** What to produce **
Please restate every entry exactly. Leave out the pictures.

=== Section Start ===

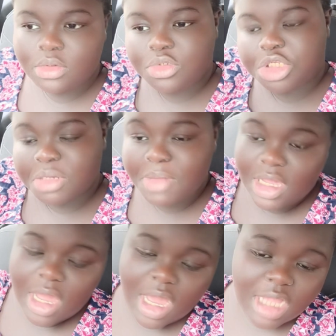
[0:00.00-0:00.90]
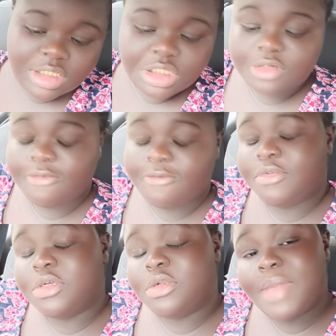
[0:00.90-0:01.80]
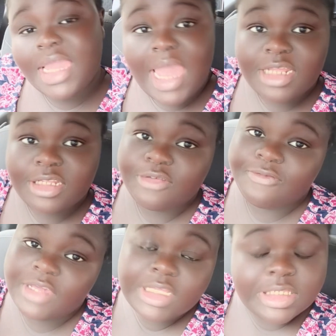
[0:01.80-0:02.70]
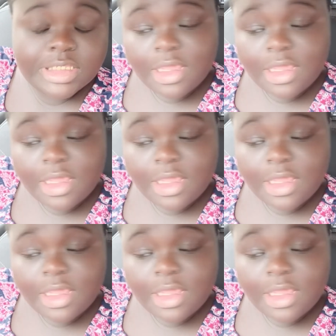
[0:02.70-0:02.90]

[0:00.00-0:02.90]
took my car to, to the mechanic to fix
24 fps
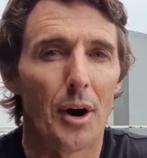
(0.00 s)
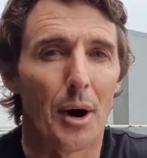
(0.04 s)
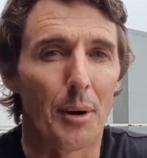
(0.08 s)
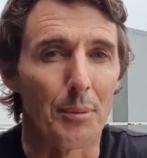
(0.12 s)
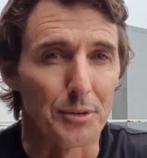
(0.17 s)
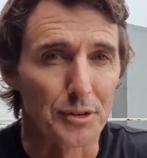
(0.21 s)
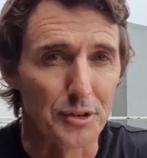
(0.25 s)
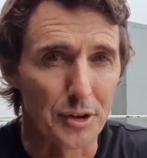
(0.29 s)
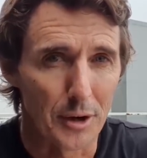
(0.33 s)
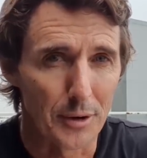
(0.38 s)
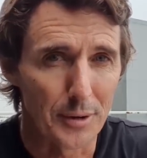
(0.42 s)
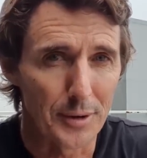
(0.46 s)

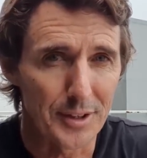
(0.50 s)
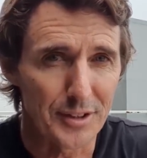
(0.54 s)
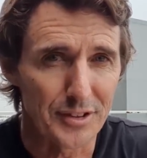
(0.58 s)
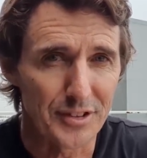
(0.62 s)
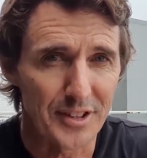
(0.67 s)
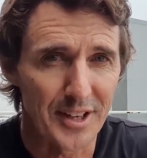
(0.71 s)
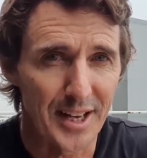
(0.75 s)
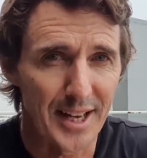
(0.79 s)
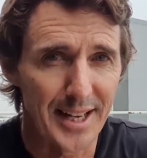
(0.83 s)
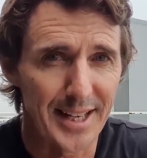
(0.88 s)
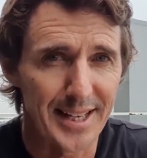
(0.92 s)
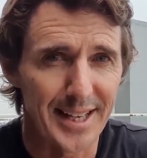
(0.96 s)
I'm sorry to
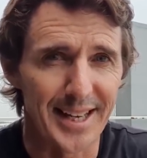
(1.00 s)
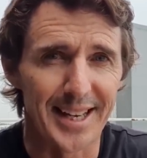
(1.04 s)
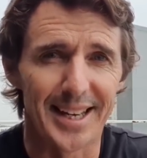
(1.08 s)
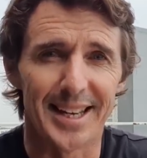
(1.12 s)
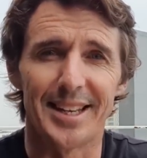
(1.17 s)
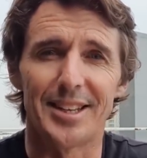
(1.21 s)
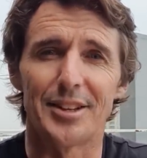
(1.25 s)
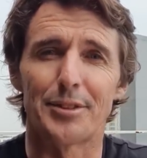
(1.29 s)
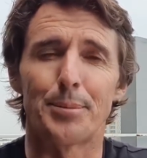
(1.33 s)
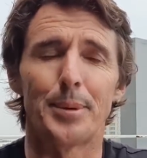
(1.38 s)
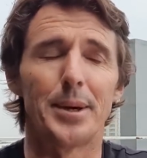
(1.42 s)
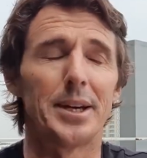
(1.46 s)
say,
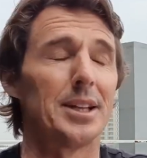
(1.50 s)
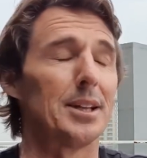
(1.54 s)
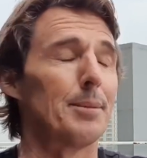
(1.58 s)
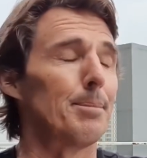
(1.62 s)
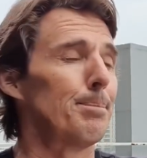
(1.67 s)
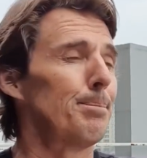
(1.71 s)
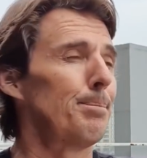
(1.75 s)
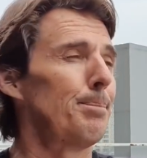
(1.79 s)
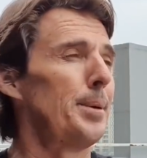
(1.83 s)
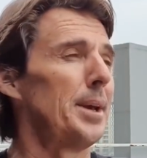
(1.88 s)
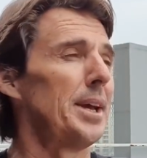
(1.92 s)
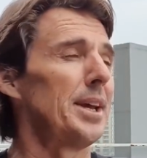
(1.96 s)
he's been the
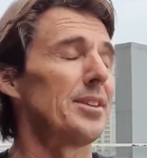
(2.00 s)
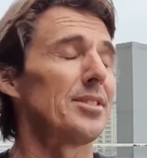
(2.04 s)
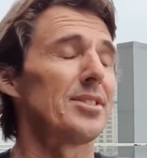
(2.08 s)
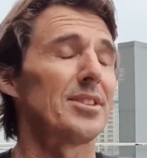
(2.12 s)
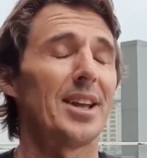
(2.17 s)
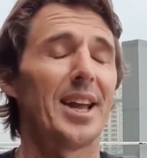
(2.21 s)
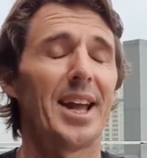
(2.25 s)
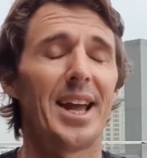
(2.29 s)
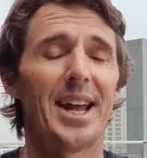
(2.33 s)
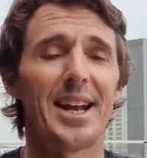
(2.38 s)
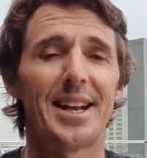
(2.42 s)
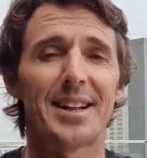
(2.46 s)

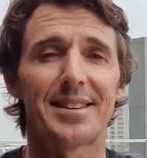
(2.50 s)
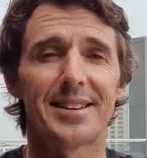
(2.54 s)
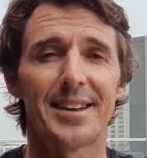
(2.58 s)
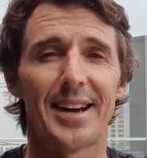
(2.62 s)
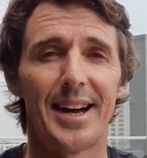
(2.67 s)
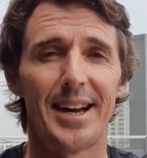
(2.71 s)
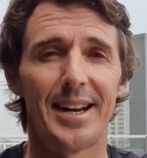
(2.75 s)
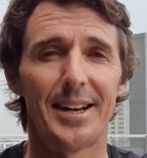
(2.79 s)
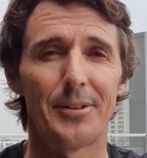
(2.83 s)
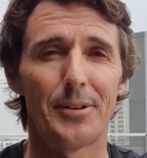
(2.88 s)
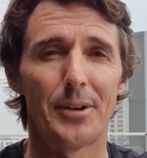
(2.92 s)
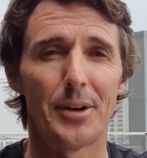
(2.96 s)
best
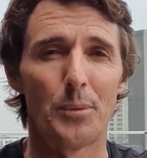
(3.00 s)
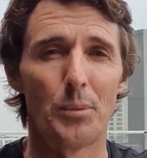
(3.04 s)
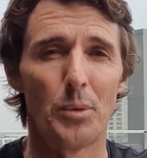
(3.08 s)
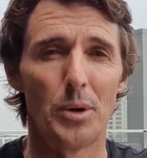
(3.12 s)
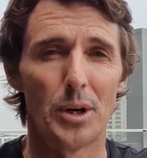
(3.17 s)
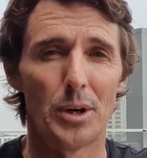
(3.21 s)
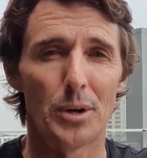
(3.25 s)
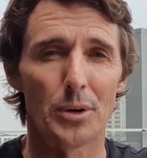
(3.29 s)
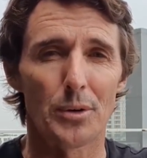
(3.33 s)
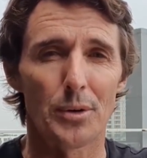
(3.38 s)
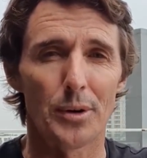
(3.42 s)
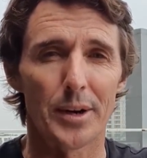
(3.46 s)
entertainer in
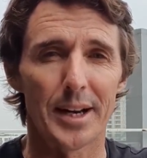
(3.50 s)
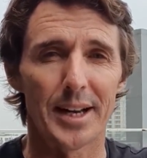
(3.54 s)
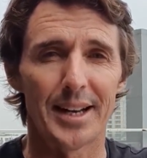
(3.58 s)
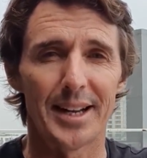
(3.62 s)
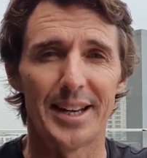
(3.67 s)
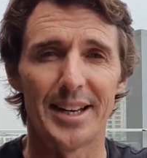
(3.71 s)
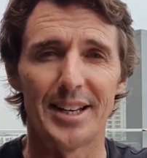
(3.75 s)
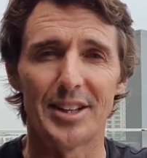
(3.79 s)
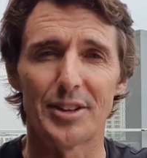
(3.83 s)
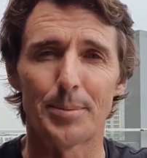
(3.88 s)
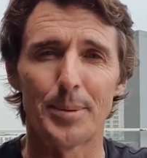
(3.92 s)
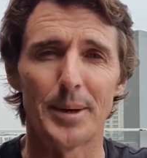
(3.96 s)
world cricket.
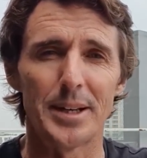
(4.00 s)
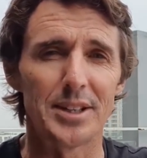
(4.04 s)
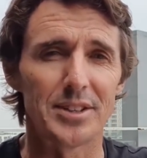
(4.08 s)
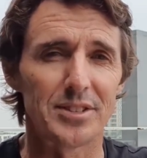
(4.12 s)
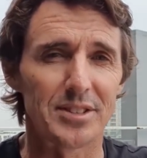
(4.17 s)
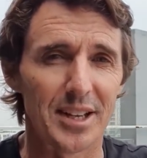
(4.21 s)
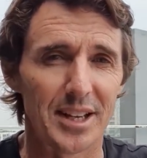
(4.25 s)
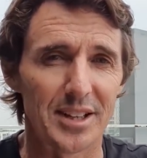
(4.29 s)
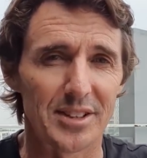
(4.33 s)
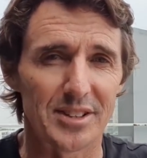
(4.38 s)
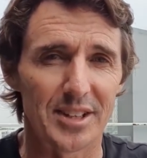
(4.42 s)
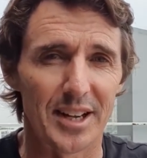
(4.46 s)
He's been
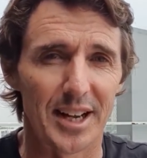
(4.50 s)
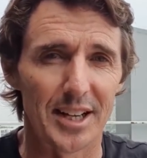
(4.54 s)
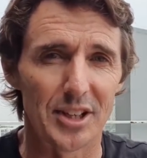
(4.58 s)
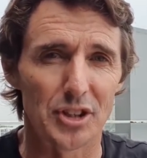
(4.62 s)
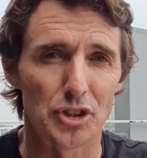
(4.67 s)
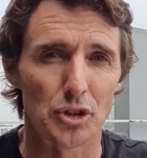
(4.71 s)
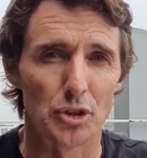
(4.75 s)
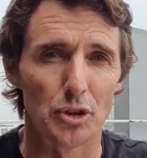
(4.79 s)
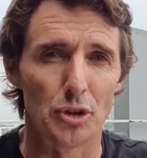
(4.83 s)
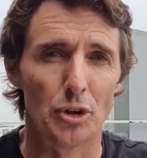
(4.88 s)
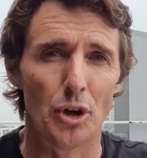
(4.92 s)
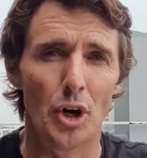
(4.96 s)

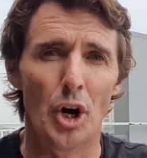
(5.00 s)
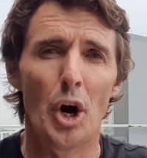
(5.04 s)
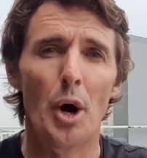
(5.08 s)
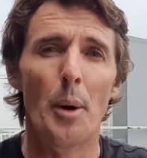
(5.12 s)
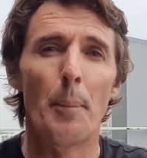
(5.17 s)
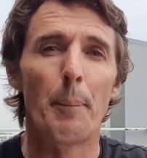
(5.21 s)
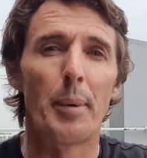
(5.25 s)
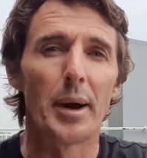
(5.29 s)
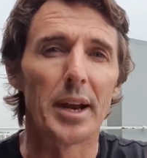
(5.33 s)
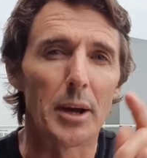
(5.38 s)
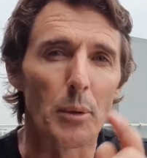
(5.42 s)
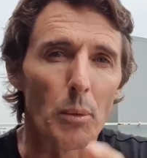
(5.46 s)
sensational,
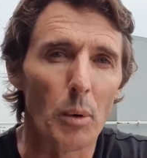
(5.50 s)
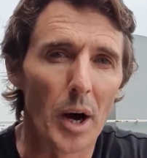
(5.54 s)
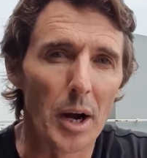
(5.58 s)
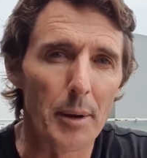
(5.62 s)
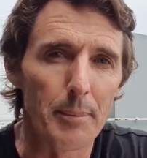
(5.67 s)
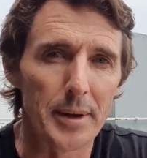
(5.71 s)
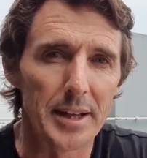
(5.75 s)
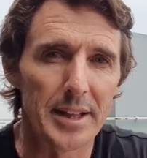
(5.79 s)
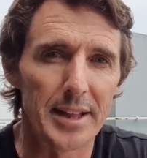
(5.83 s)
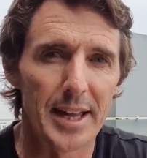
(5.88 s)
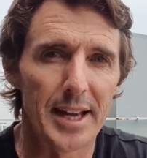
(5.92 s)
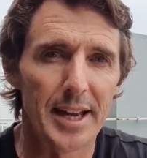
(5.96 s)
but he
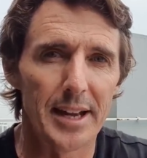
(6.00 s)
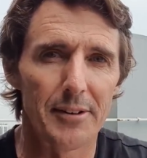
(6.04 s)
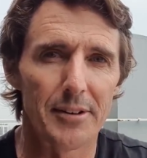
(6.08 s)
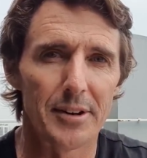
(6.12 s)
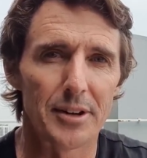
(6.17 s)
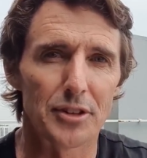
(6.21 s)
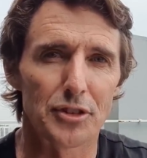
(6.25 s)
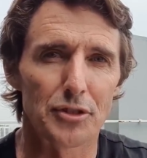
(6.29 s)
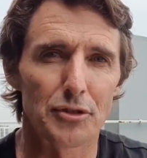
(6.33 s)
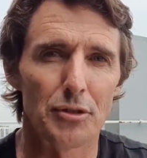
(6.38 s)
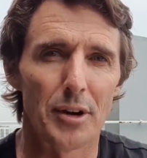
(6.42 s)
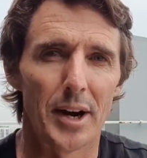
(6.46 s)
won't be there
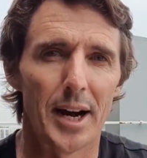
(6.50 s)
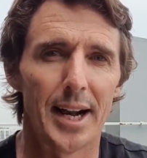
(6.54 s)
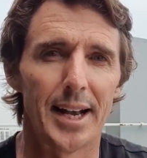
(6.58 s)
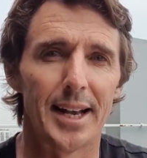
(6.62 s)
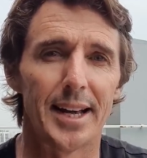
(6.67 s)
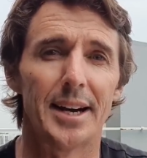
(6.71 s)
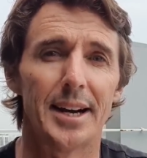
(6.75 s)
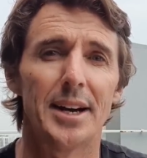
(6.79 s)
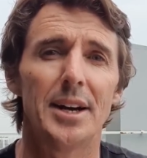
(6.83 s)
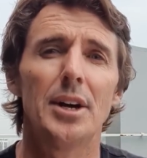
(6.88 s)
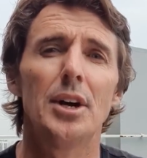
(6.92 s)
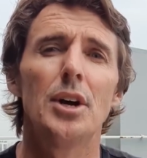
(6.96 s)
in
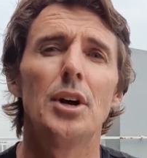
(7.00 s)
Australia.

=== Section End ===

** Result of this exercise **
[0:00.00-0:00.90]
[0:00.90-0:01.80]
[0:01.80-0:02.70]
[0:02.70-0:02.90]

[0:00.00-0:02.90]
took my car to, to the mechanic to fix
24 fps
(0.00 s)
(0.04 s)
(0.08 s)
(0.12 s)
(0.17 s)
(0.21 s)
(0.25 s)
(0.29 s)
(0.33 s)
(0.38 s)
(0.42 s)
(0.46 s)

(0.50 s)
(0.54 s)
(0.58 s)
(0.62 s)
(0.67 s)
(0.71 s)
(0.75 s)
(0.79 s)
(0.83 s)
(0.88 s)
(0.92 s)
(0.96 s)
I'm sorry to
(1.00 s)
(1.04 s)
(1.08 s)
(1.12 s)
(1.17 s)
(1.21 s)
(1.25 s)
(1.29 s)
(1.33 s)
(1.38 s)
(1.42 s)
(1.46 s)
say,
(1.50 s)
(1.54 s)
(1.58 s)
(1.62 s)
(1.67 s)
(1.71 s)
(1.75 s)
(1.79 s)
(1.83 s)
(1.88 s)
(1.92 s)
(1.96 s)
he's been the
(2.00 s)
(2.04 s)
(2.08 s)
(2.12 s)
(2.17 s)
(2.21 s)
(2.25 s)
(2.29 s)
(2.33 s)
(2.38 s)
(2.42 s)
(2.46 s)

(2.50 s)
(2.54 s)
(2.58 s)
(2.62 s)
(2.67 s)
(2.71 s)
(2.75 s)
(2.79 s)
(2.83 s)
(2.88 s)
(2.92 s)
(2.96 s)
best
(3.00 s)
(3.04 s)
(3.08 s)
(3.12 s)
(3.17 s)
(3.21 s)
(3.25 s)
(3.29 s)
(3.33 s)
(3.38 s)
(3.42 s)
(3.46 s)
entertainer in
(3.50 s)
(3.54 s)
(3.58 s)
(3.62 s)
(3.67 s)
(3.71 s)
(3.75 s)
(3.79 s)
(3.83 s)
(3.88 s)
(3.92 s)
(3.96 s)
world cricket.
(4.00 s)
(4.04 s)
(4.08 s)
(4.12 s)
(4.17 s)
(4.21 s)
(4.25 s)
(4.29 s)
(4.33 s)
(4.38 s)
(4.42 s)
(4.46 s)
He's been
(4.50 s)
(4.54 s)
(4.58 s)
(4.62 s)
(4.67 s)
(4.71 s)
(4.75 s)
(4.79 s)
(4.83 s)
(4.88 s)
(4.92 s)
(4.96 s)

(5.00 s)
(5.04 s)
(5.08 s)
(5.12 s)
(5.17 s)
(5.21 s)
(5.25 s)
(5.29 s)
(5.33 s)
(5.38 s)
(5.42 s)
(5.46 s)
sensational,
(5.50 s)
(5.54 s)
(5.58 s)
(5.62 s)
(5.67 s)
(5.71 s)
(5.75 s)
(5.79 s)
(5.83 s)
(5.88 s)
(5.92 s)
(5.96 s)
but he
(6.00 s)
(6.04 s)
(6.08 s)
(6.12 s)
(6.17 s)
(6.21 s)
(6.25 s)
(6.29 s)
(6.33 s)
(6.38 s)
(6.42 s)
(6.46 s)
won't be there
(6.50 s)
(6.54 s)
(6.58 s)
(6.62 s)
(6.67 s)
(6.71 s)
(6.75 s)
(6.79 s)
(6.83 s)
(6.88 s)
(6.92 s)
(6.96 s)
in
(7.00 s)
Australia.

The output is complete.